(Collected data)
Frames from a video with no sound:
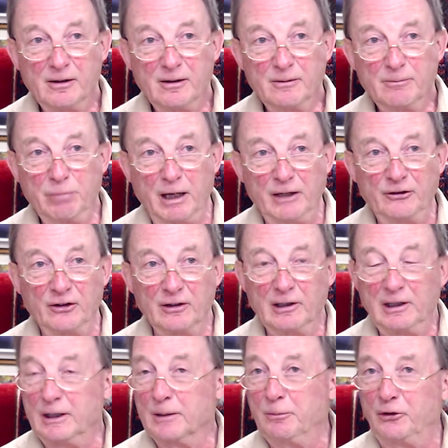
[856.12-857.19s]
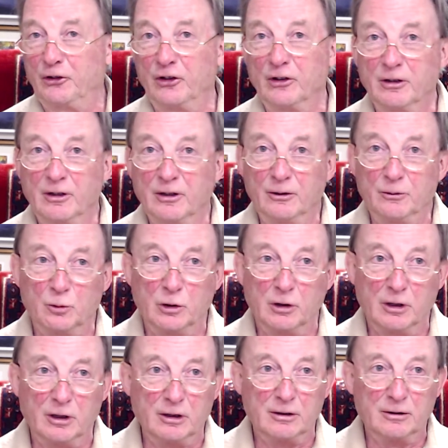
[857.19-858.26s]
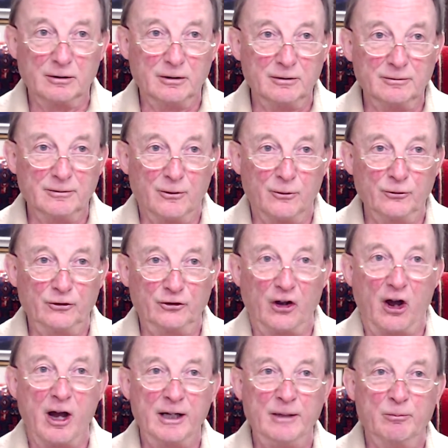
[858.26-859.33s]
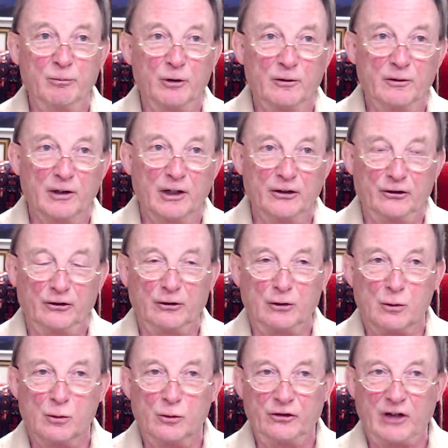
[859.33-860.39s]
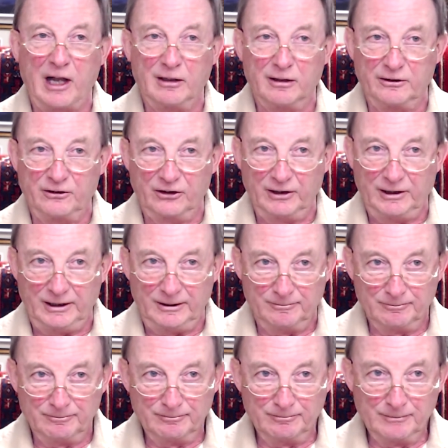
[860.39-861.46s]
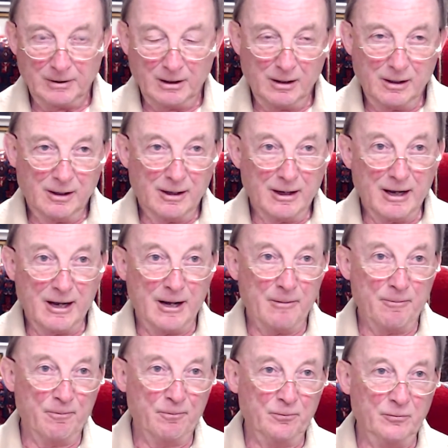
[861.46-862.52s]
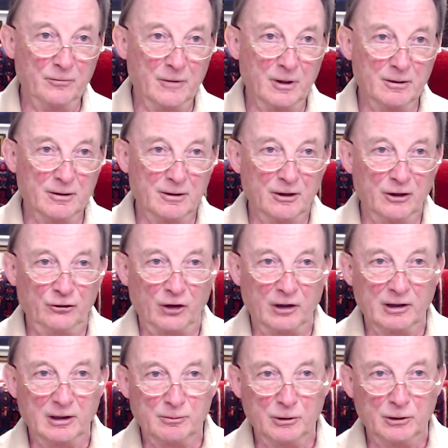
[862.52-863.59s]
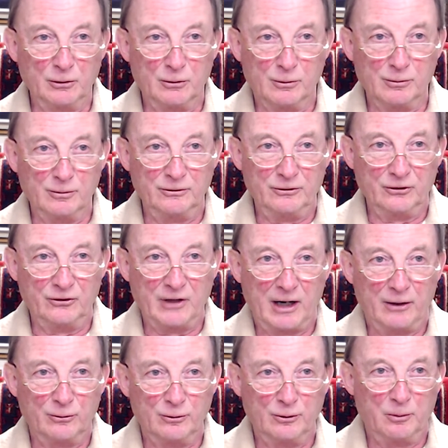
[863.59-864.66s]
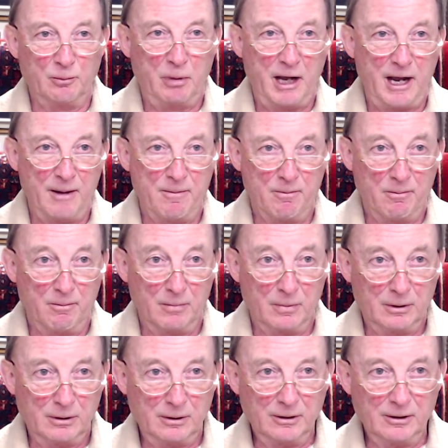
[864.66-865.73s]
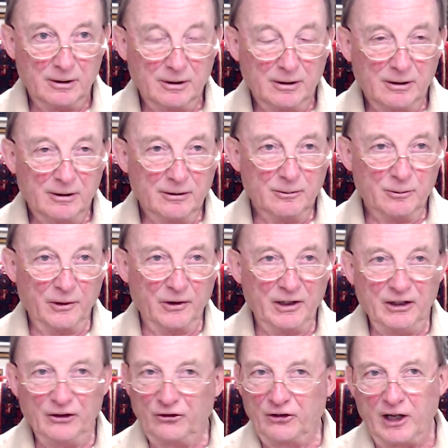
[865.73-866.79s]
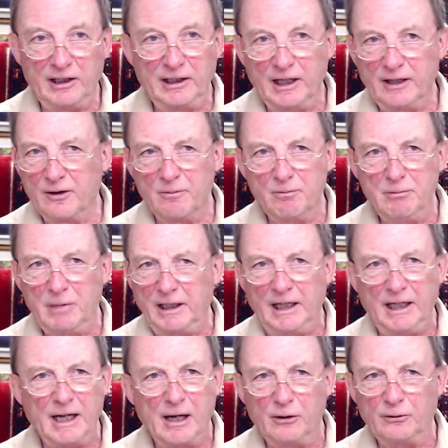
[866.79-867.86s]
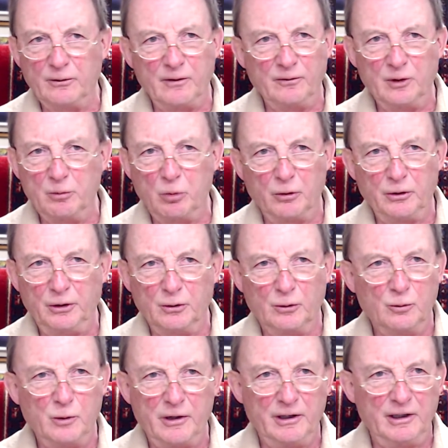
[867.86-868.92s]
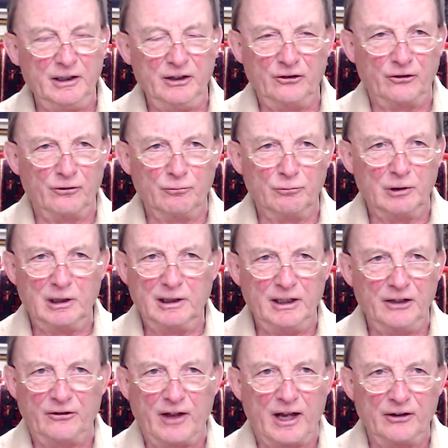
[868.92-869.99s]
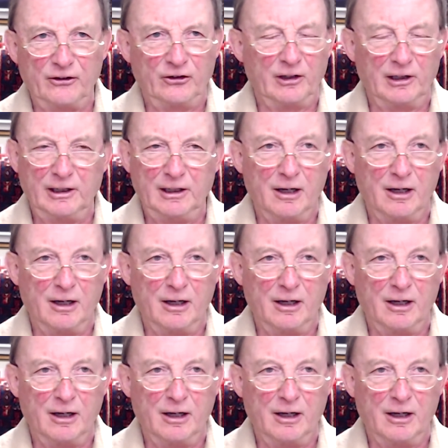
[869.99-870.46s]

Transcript: patently absurd work on time-reversed causality. A gentleman called Darrell Bem. Whether he's taking the mickey out of everybody or whether he really is that silly,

## Exercise instructions
Would you write out the data exactly, with no pictures in the copy?

## Reply to the task
Frames from a video with no sound:
[856.12-857.19s]
[857.19-858.26s]
[858.26-859.33s]
[859.33-860.39s]
[860.39-861.46s]
[861.46-862.52s]
[862.52-863.59s]
[863.59-864.66s]
[864.66-865.73s]
[865.73-866.79s]
[866.79-867.86s]
[867.86-868.92s]
[868.92-869.99s]
[869.99-870.46s]

Transcript: patently absurd work on time-reversed causality. A gentleman called Darrell Bem. Whether he's taking the mickey out of everybody or whether he really is that silly,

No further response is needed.